BRIEF: Could the listing below be reproduced exactly, minus its pictures?

DATA FOR THIS TASK:
____

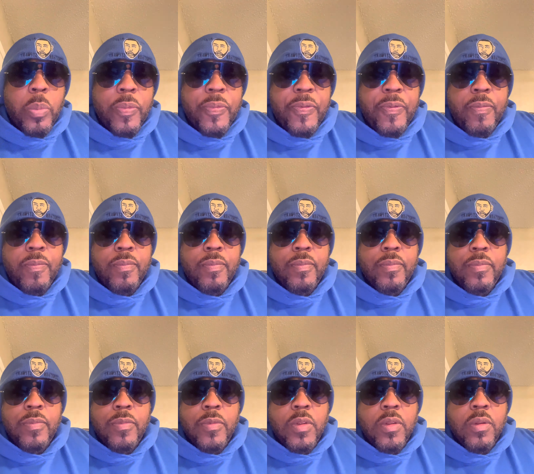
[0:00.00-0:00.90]

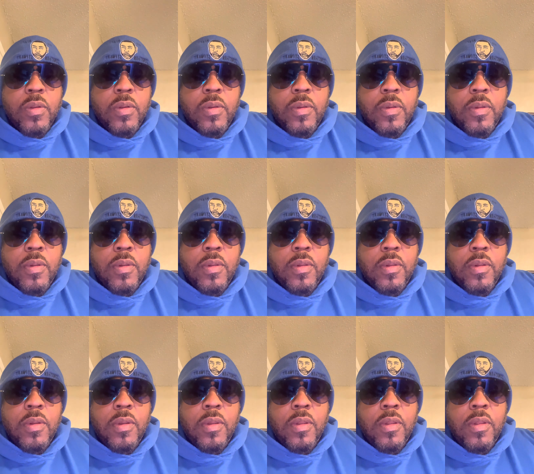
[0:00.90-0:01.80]

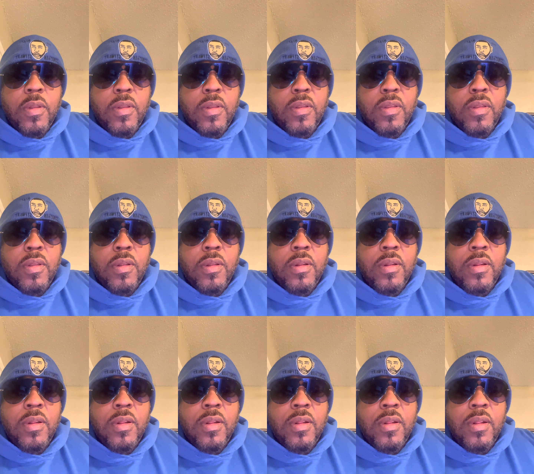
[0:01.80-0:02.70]

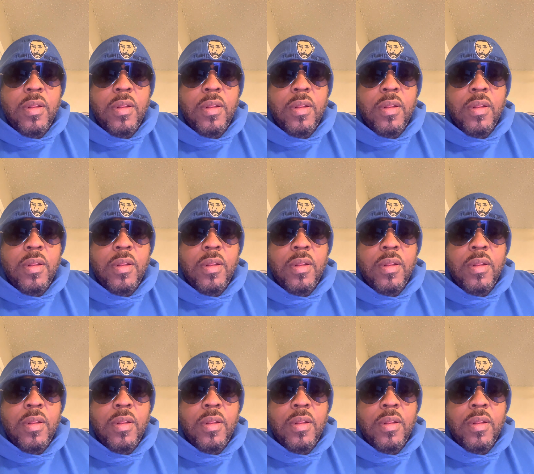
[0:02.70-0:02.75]
No one is speaking in this clip.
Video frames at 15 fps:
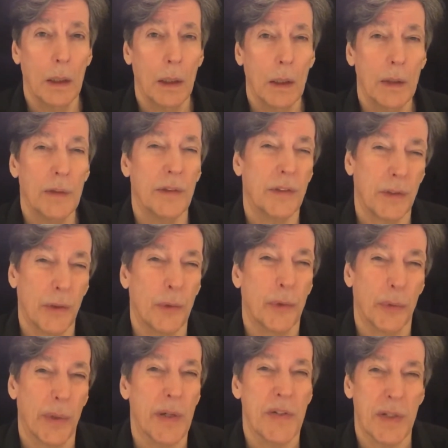just go
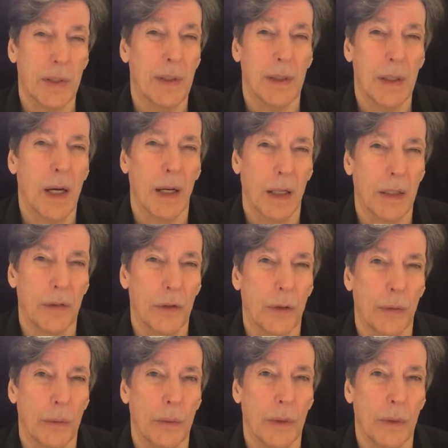crazy and die, Toad.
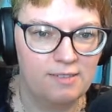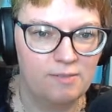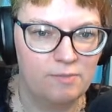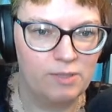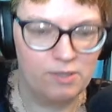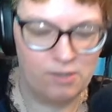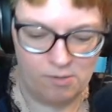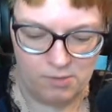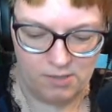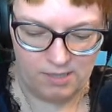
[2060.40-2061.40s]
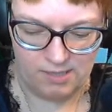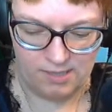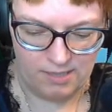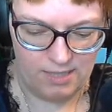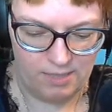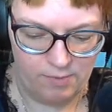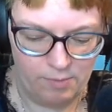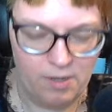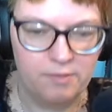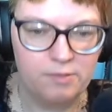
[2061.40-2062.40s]
my
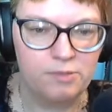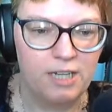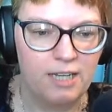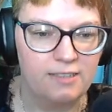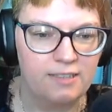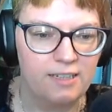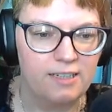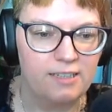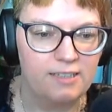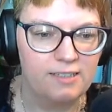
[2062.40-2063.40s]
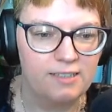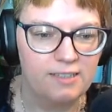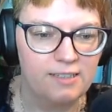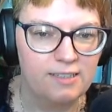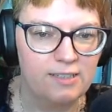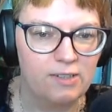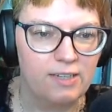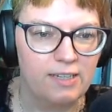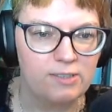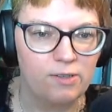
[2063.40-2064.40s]
problem child here.
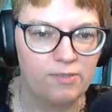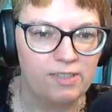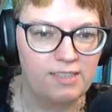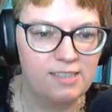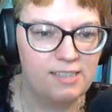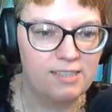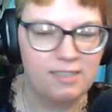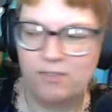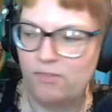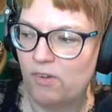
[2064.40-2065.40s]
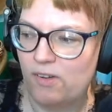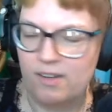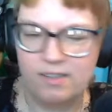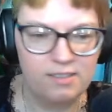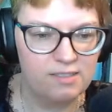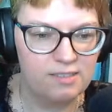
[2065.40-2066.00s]
Okay, so if this is 64,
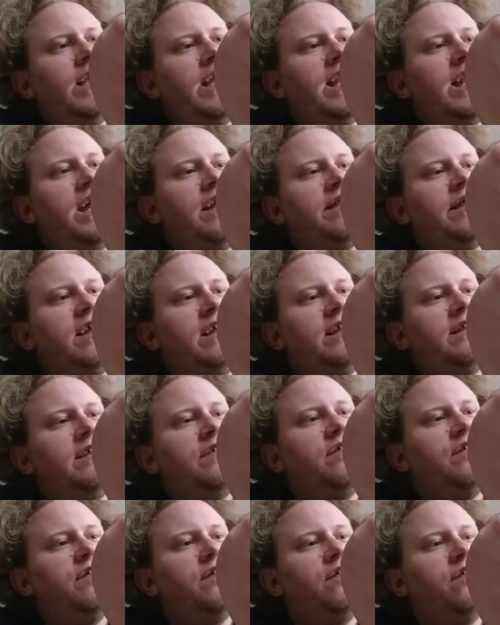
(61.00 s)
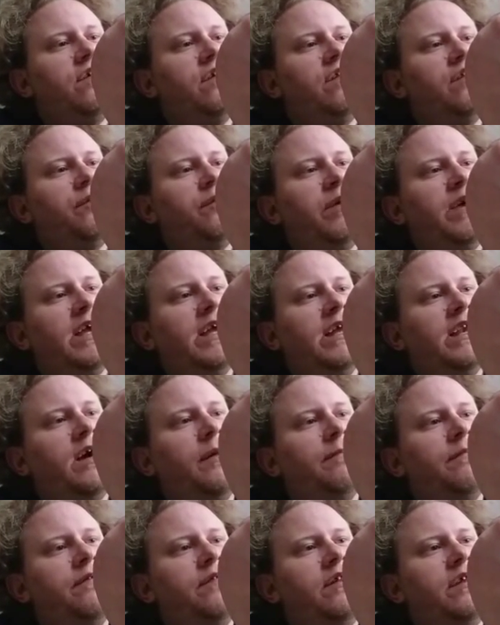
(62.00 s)
and I think it's picking
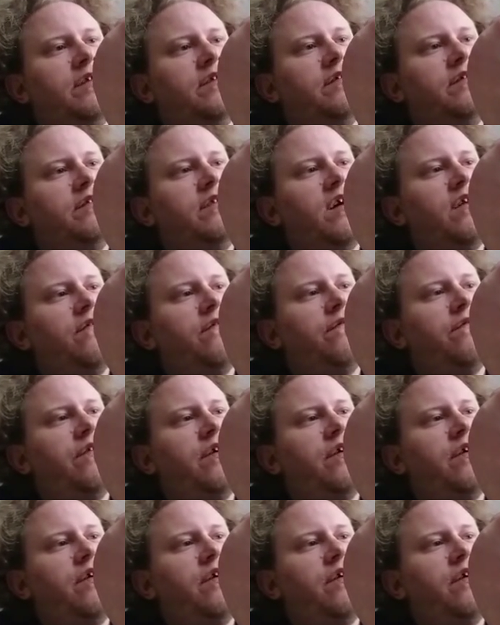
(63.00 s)
up this stuff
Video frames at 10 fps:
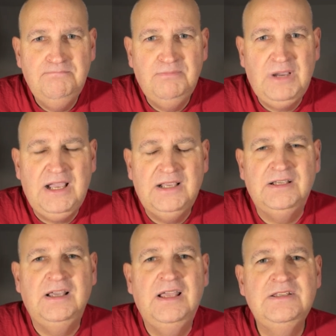
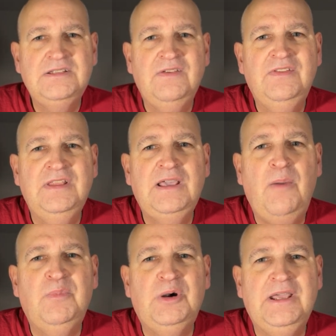bang, something
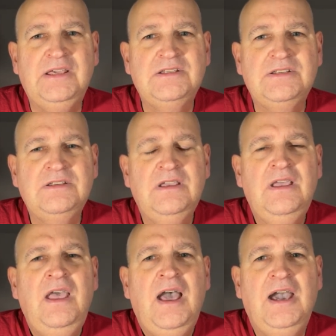breaks.
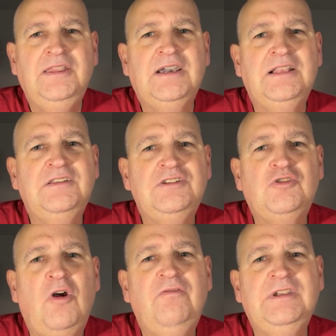Either
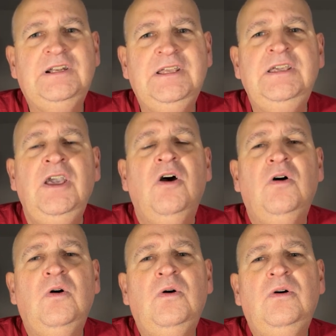catastrophically
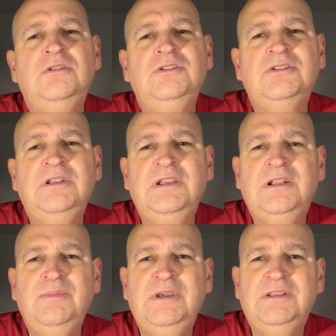or just a
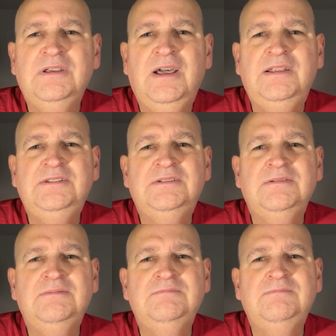little bit, and
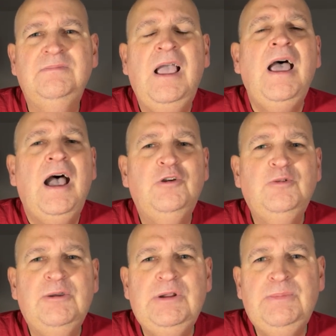how
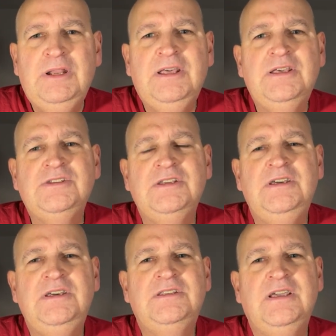do I replace
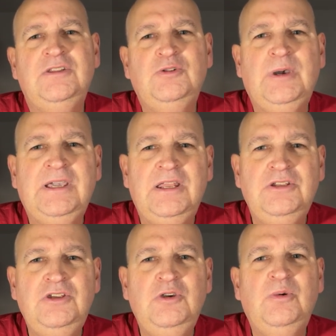it? And do I get a
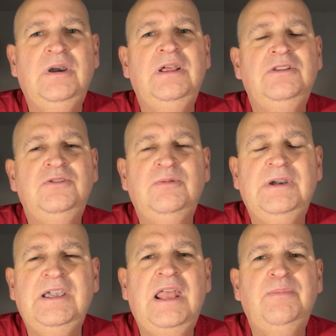new one? And do
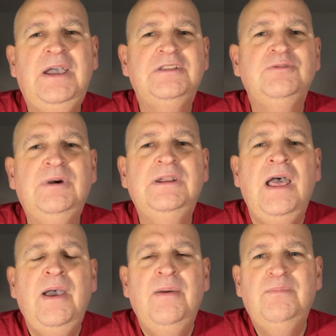I get a better one?
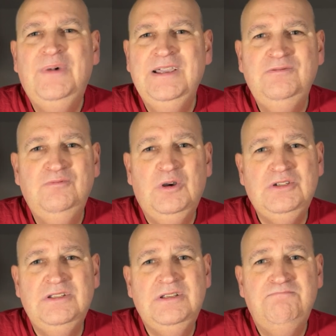Mine
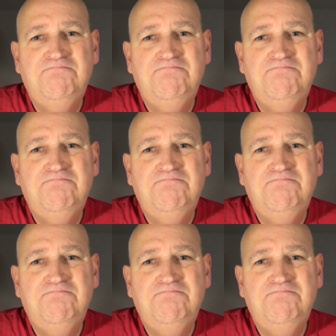wasn't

____

OUTPUT FOR THIS EXERCISE:
[0:00.00-0:00.90]

[0:00.90-0:01.80]

[0:01.80-0:02.70]

[0:02.70-0:02.75]
No one is speaking in this clip.
Video frames at 15 fps:
just go
crazy and die, Toad.
[2060.40-2061.40s]
[2061.40-2062.40s]
my
[2062.40-2063.40s]
[2063.40-2064.40s]
problem child here.
[2064.40-2065.40s]
[2065.40-2066.00s]
Okay, so if this is 64,
(61.00 s)
(62.00 s)
and I think it's picking
(63.00 s)
up this stuff
Video frames at 10 fps:
bang, something
breaks.
Either
catastrophically
or just a
little bit, and
how
do I replace
it? And do I get a
new one? And do
I get a better one?
Mine
wasn't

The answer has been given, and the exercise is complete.